IMAGE SIZE DIFFERENCES
If the prime lenses are not exactly matched or zoom lenses do not give the same image size for a given focal length then the Image Size Differences will need to be normalised in post.

KEYSTONING
Vertical Misalignment at the edges of one or both eyes as a result of Camera Convergence. A squared grid shot at an angle becomes a grid of trapezoids or
Keystones. When two such images are overlaid Vertical Misalignment occurs except in the middle of the frame.
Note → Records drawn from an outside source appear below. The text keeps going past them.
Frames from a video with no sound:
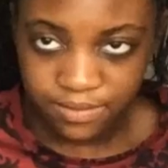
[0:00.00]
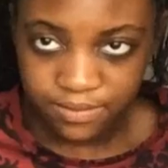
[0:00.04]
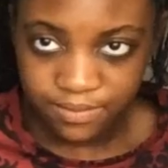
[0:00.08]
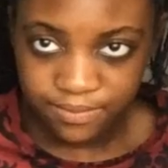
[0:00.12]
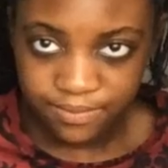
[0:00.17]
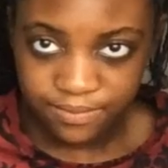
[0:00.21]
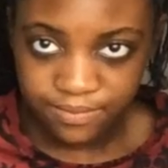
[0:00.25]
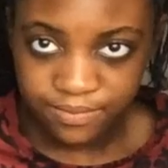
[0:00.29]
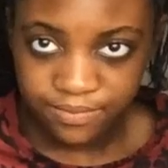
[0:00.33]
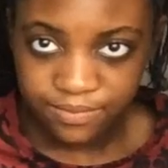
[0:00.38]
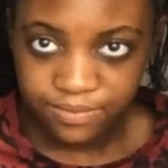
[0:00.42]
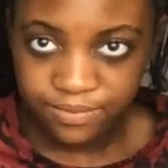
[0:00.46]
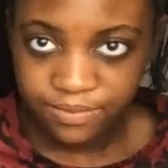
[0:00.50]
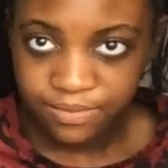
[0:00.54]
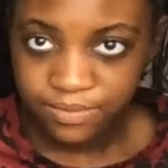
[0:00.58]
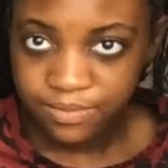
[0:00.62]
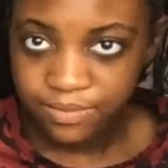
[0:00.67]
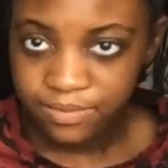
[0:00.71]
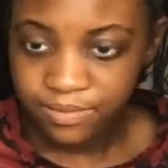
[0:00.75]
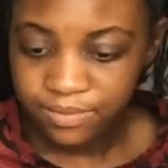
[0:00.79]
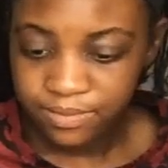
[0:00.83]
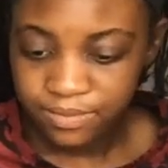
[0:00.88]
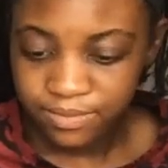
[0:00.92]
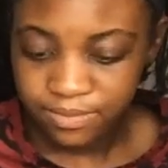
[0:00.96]

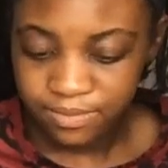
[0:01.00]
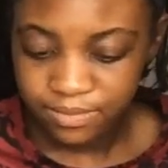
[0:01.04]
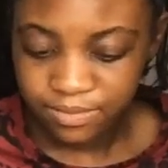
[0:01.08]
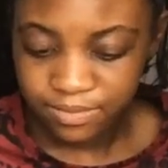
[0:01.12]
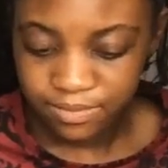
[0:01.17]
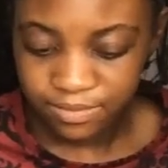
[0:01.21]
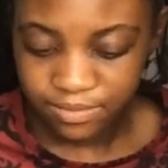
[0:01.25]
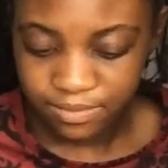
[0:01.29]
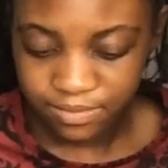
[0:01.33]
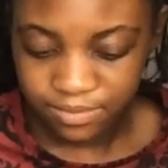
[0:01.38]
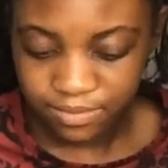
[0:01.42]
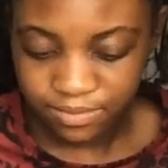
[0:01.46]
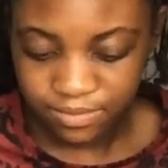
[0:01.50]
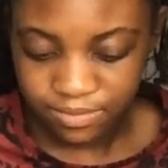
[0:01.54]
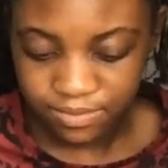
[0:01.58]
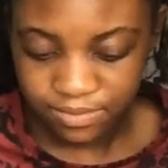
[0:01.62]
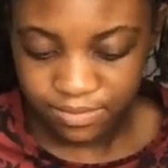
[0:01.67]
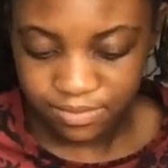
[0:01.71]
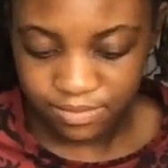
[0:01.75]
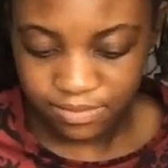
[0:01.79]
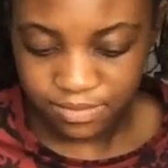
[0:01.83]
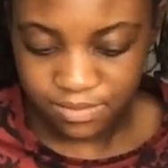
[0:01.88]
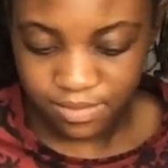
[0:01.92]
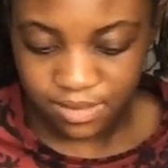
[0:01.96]

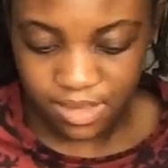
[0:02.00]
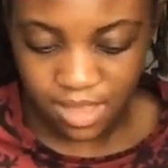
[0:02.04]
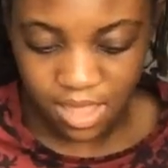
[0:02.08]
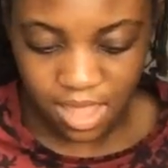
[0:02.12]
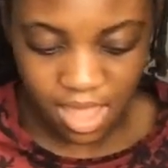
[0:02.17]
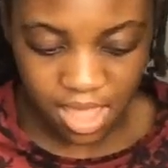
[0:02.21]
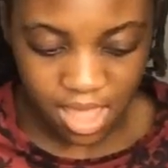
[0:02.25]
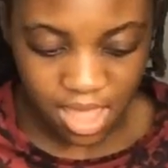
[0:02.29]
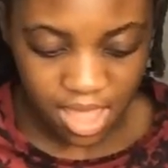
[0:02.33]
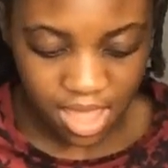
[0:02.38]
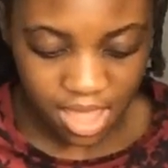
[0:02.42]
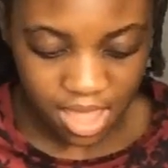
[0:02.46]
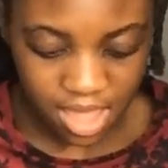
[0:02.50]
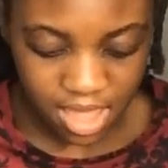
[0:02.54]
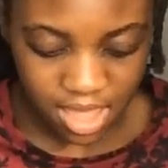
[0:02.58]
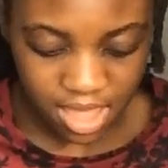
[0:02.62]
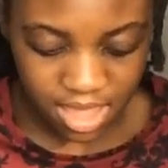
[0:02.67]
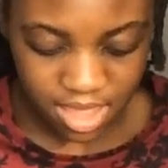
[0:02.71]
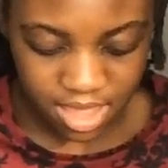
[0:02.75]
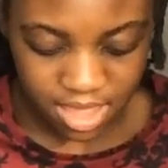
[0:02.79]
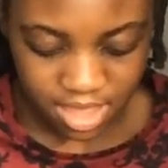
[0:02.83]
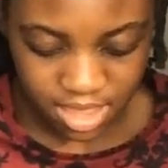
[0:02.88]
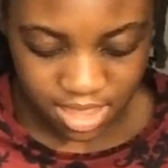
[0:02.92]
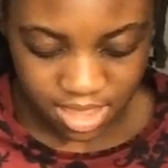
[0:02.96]

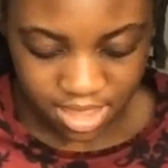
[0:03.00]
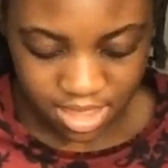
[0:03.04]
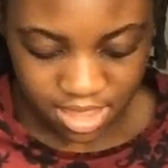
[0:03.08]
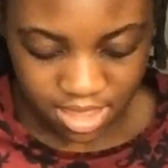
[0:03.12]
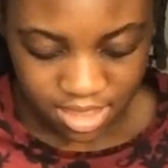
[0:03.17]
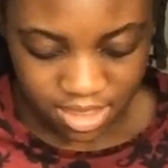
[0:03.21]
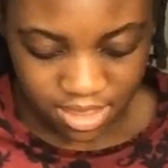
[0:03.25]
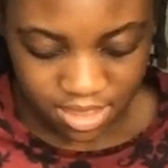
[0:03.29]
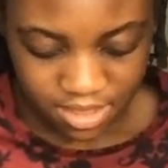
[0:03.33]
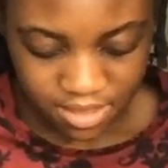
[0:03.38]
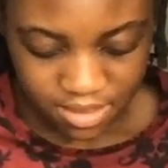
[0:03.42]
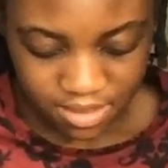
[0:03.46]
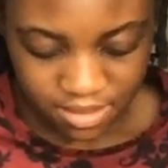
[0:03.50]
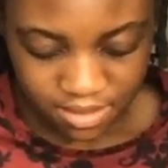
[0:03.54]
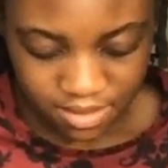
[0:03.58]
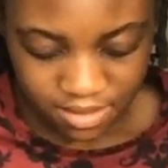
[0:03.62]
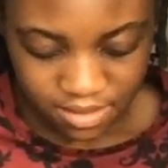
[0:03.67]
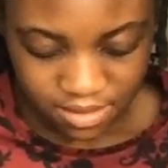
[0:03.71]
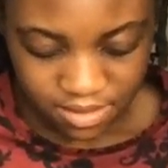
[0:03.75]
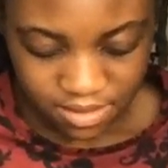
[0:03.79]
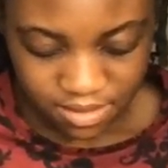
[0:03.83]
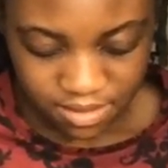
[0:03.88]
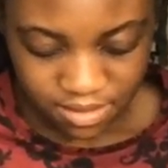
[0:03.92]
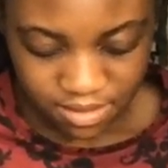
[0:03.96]

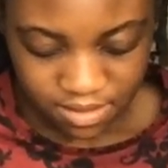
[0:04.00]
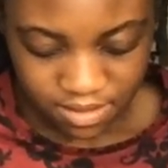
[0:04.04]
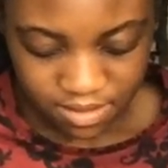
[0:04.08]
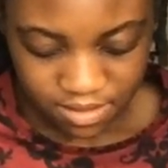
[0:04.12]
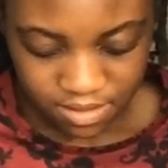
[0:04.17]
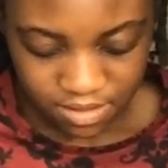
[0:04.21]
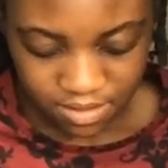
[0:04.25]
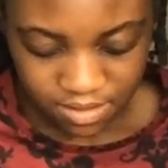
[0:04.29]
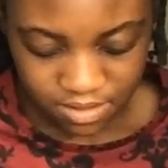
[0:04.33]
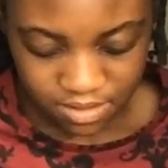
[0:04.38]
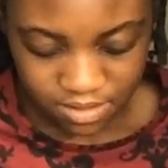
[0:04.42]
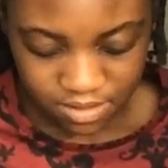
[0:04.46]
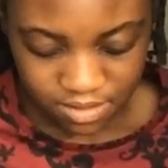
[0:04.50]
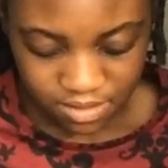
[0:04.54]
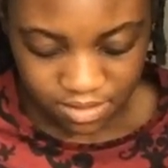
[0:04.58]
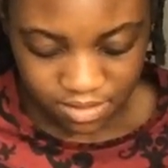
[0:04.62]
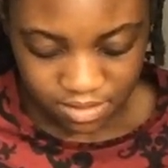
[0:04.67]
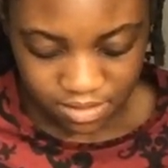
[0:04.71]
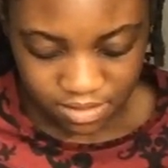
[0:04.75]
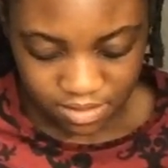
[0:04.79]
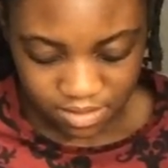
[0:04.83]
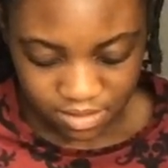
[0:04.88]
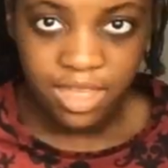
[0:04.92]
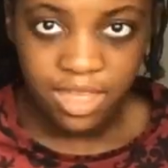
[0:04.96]

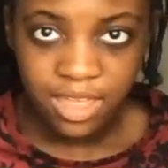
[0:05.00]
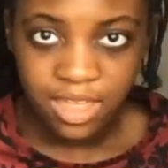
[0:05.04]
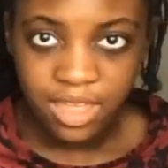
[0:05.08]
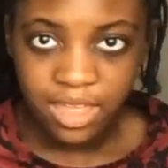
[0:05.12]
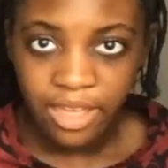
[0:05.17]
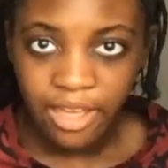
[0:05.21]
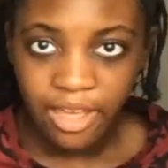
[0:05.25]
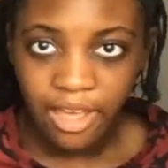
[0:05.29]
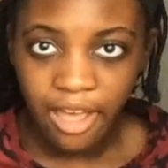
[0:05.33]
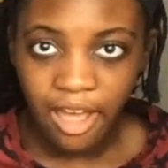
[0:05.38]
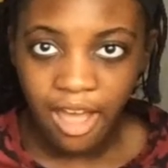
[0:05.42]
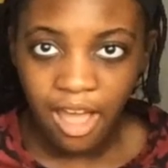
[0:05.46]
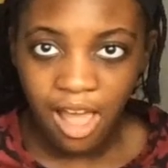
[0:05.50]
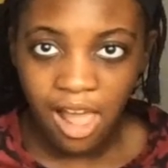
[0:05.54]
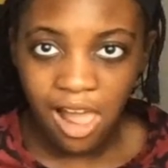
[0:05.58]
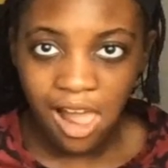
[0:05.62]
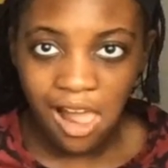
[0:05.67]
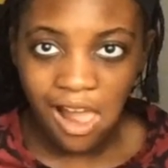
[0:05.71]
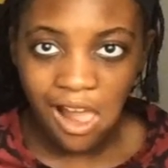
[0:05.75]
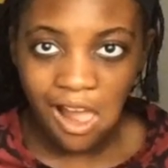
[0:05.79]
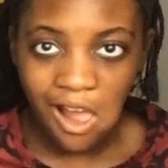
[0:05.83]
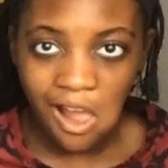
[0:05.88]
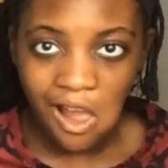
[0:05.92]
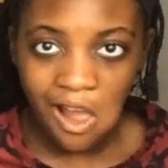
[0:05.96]

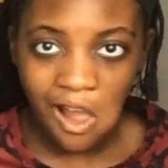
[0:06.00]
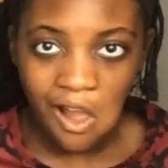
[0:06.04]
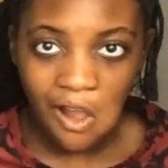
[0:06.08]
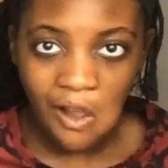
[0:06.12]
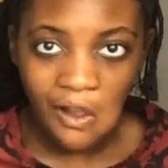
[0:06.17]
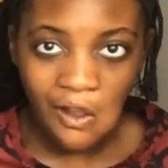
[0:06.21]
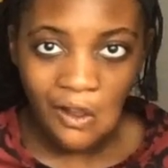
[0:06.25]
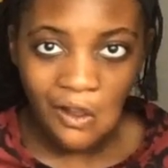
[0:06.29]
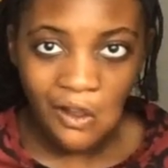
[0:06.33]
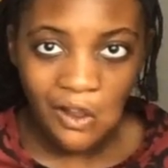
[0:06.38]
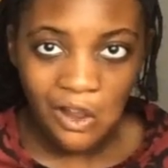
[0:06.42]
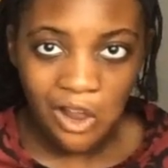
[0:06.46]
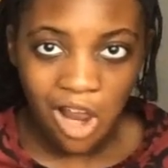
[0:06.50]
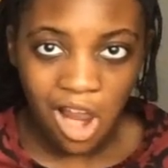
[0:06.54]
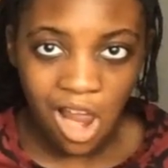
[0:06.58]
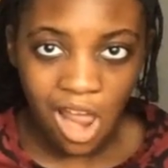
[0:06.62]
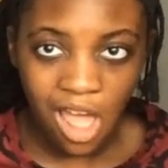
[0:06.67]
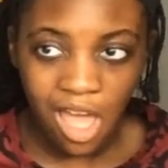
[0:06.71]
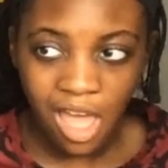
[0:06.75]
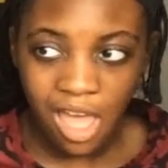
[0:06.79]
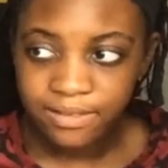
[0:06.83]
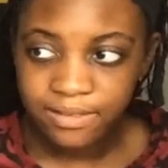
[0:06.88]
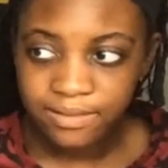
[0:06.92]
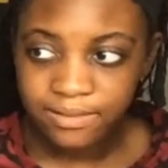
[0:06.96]

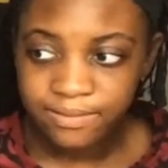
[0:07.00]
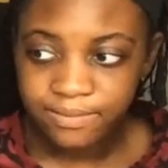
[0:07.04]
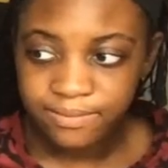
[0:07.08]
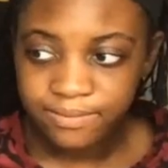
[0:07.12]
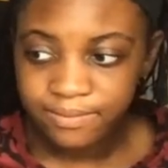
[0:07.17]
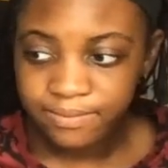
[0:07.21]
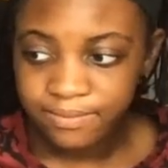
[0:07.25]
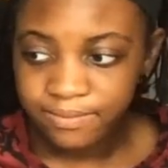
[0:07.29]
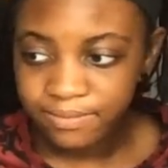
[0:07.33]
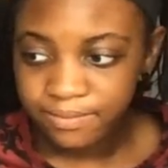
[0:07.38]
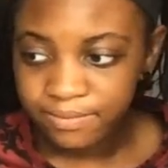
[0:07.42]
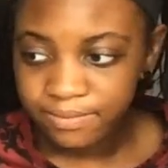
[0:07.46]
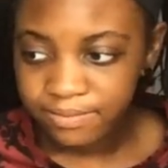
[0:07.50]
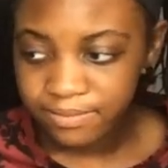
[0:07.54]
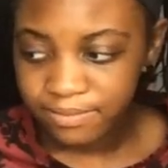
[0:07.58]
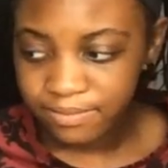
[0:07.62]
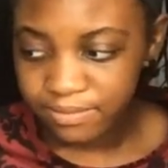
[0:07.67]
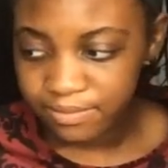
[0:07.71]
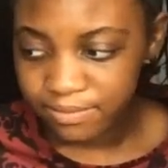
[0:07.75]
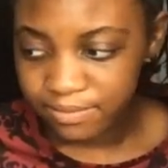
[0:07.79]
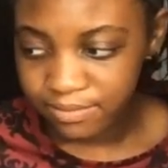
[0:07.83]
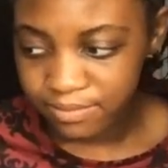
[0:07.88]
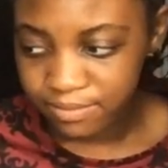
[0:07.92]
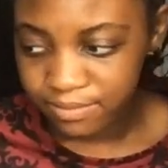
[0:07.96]
No words are spoken by the person on screen.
With the limited amount of Camera Convergence used in most instances the Keystoning is not enough to result in uncomfortable viewing.

BREAKING THE FRAME
If an object has Negative Parallax and is bisected by the edge of the frame then that object is Breaking the Frame and there is a visual/brain conflict. How can something be both in front of the Screen Plane (as suggested by the Negative Parallax) yet at the same time behind the Screen Plane, suggested by the fact that the subject is only partly visible? In life, the right eye sees MORE through the left hand side of a window than the left eye. For 3D displays, if a part of an object bisected by the edge of frame is in front of the Screen Window (with Negative Parallax) then the right eye is seeing LESS than the left eye. This is because in Negative Parallax the left eye image is to the right of the right eye image and thus there is more of the left eye on image on screen. This is not how we see in life and results in confusion and loss of the 3D illusion.

CROPPING MASK
A device to deal with objects that are Breaking the Frame. A Cropping Mask (applied in post) places a thin, opaque, mask on the left of the left eye image or the right of the right eye image in order to disguise the conflict on which ever side the object is breaking frame (and simultaneously if there are objects breaking frame both left and right). This makes the images easier to watch.

FLOATING WINDOWS
Similar to Cropping Masks but used to increase the Depth Budget. Solid black bar placed on the left of the left image and right of the right image to bring the window into audience space, and vice versa to move it back into screen space. Floating Windows are often dynamically faded in, may exist on one eye only and may be tilting towards or away from the viewer.

CARDBOARD CUT-OUT EFFECT
Where objects at the same distance from the camera/viewer look like flat planes with stereo space between them. The Cardboard Cut-out Effect is a result of using long lenses at too small an Interaxial. The use of wider Interaxials can help reduce the effect by giving objects more roundness; but this has to be executed with care, as one can end up with too much Parallax if objects get too close to camera.

WALL-EYE
Wall-eye effect is caused by excessive Positive Parallax, in which the eyes are asked to have Divergence greater than approx 1 degree per eye in order to Fuse the Images.

UNFUSABLE IMAGES
Images with either excessive Positive or Negative Parallax, so that the eyes are unable to either Converge or Diverge on them, and thus Fuse them as a Single Image.

GHOSTING
The on screen effect of image bleed from one eye’s image to the other eye’s image. This occurs particularly when shooting in high contrast situations or shooting objects of a dark or light colour in front of their opposite coloured backgrounds.

SORTING IT OUT IN POST
The Producer’s fall back position, maybe!